● **PROBLEM DESCRIPTION**
Below are records with pictures in them. Transcribe everything from the line containing "[11:45.73-11:46.73]" down to the line containing "Lip reading: We", exactly, and leave the pictures behind.

● **DATA FOR THE TASK**
....

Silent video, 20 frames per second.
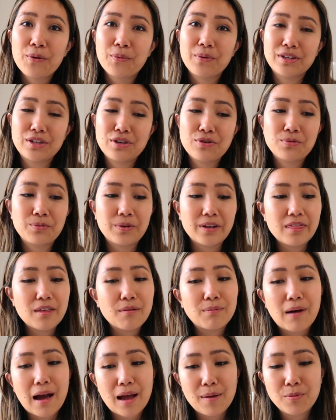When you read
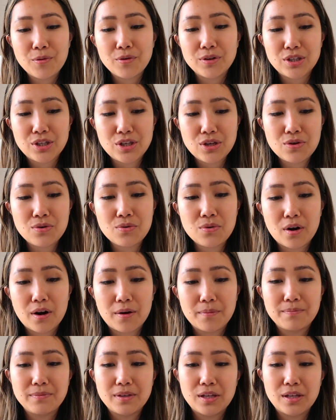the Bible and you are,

....

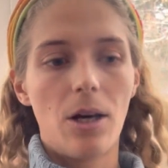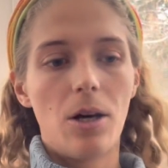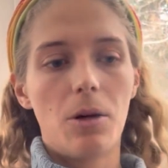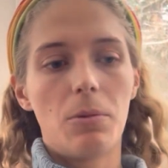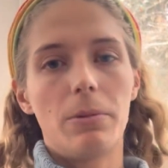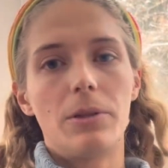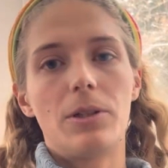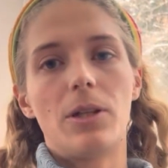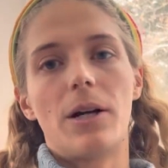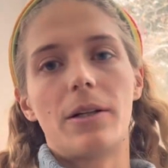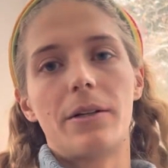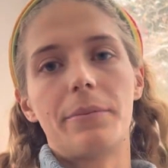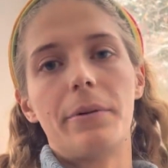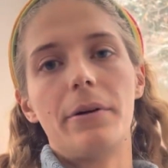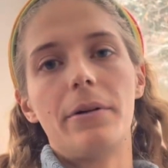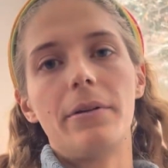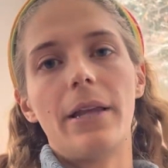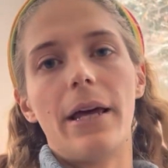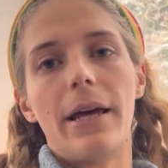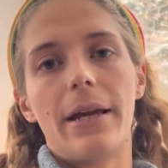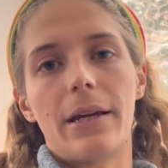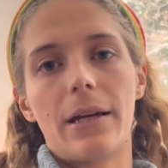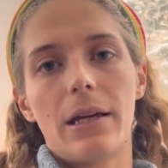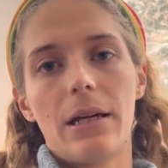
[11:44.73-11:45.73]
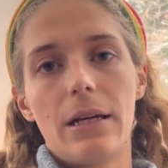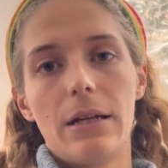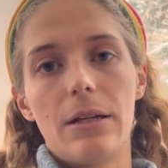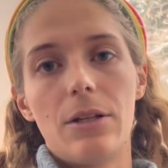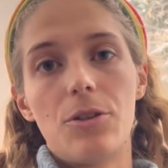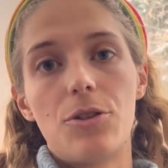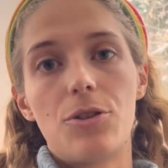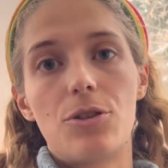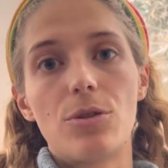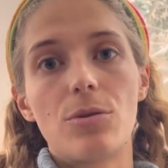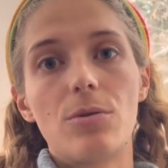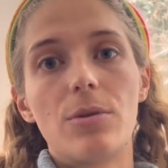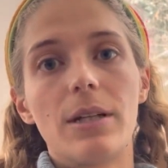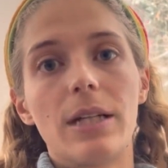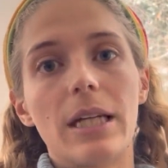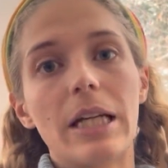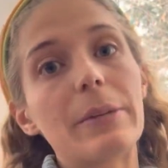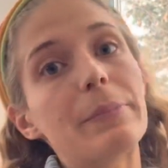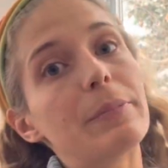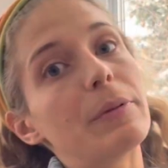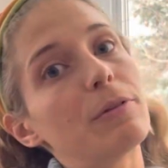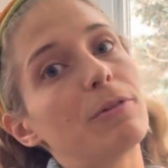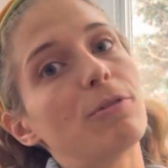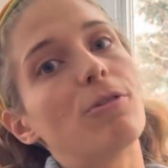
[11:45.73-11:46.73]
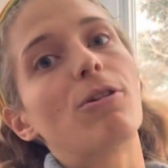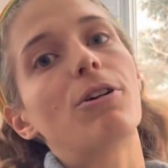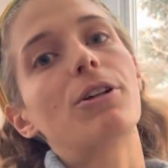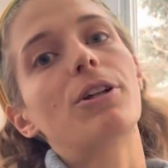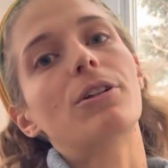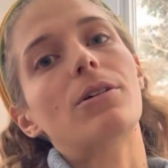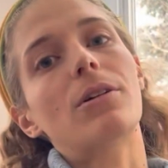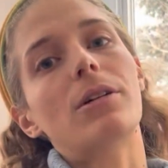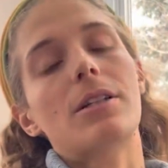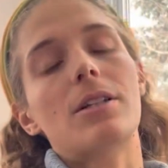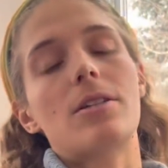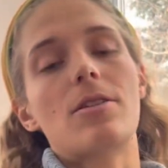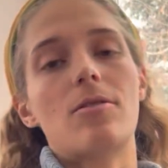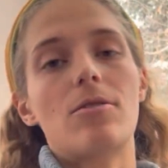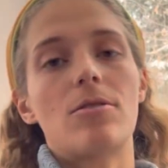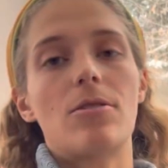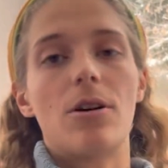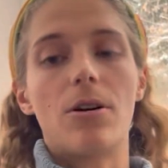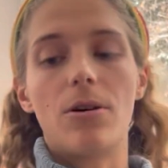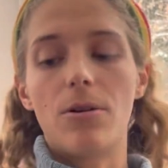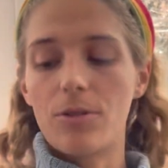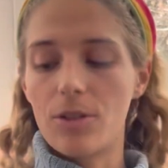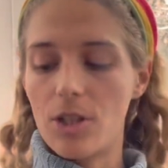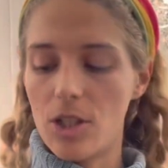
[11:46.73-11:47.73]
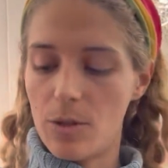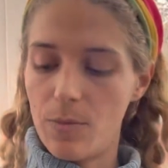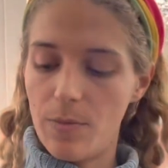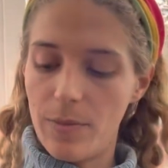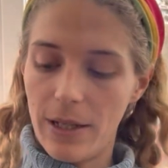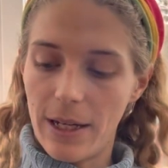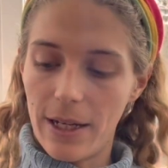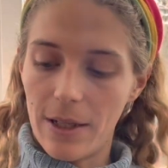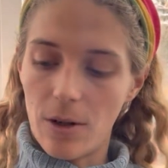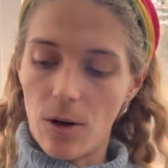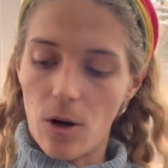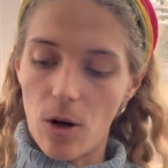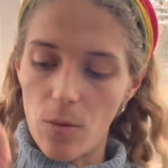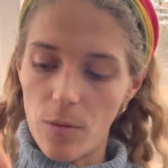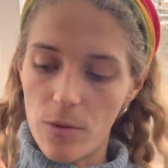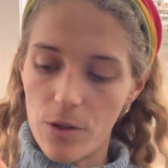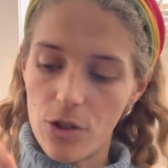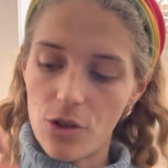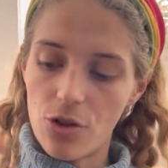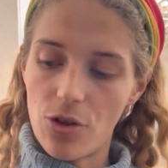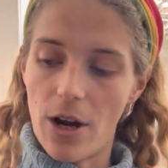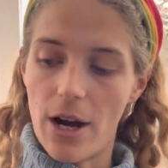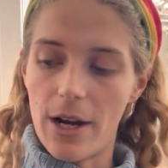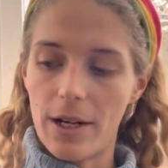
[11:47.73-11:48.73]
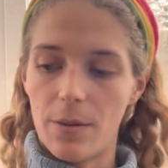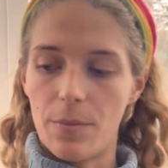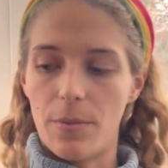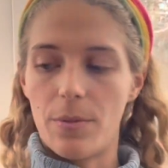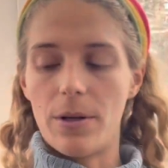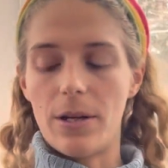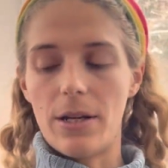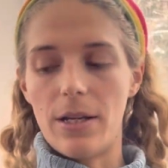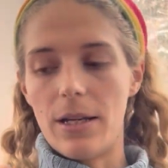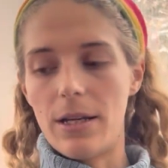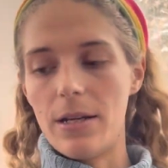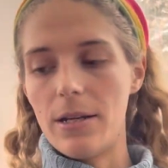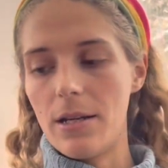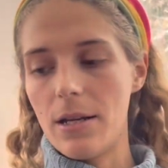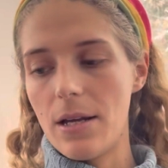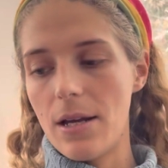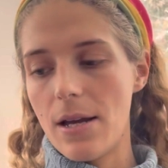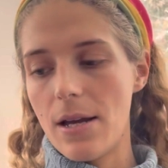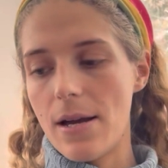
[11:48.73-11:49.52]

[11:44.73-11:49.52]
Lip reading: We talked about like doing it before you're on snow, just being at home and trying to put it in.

....

● **RESPONSE AREA**
[11:45.73-11:46.73]
[11:46.73-11:47.73]
[11:47.73-11:48.73]
[11:48.73-11:49.52]

[11:44.73-11:49.52]
Lip reading: We talked about like doing it before you're on snow, just being at home and trying to put it in.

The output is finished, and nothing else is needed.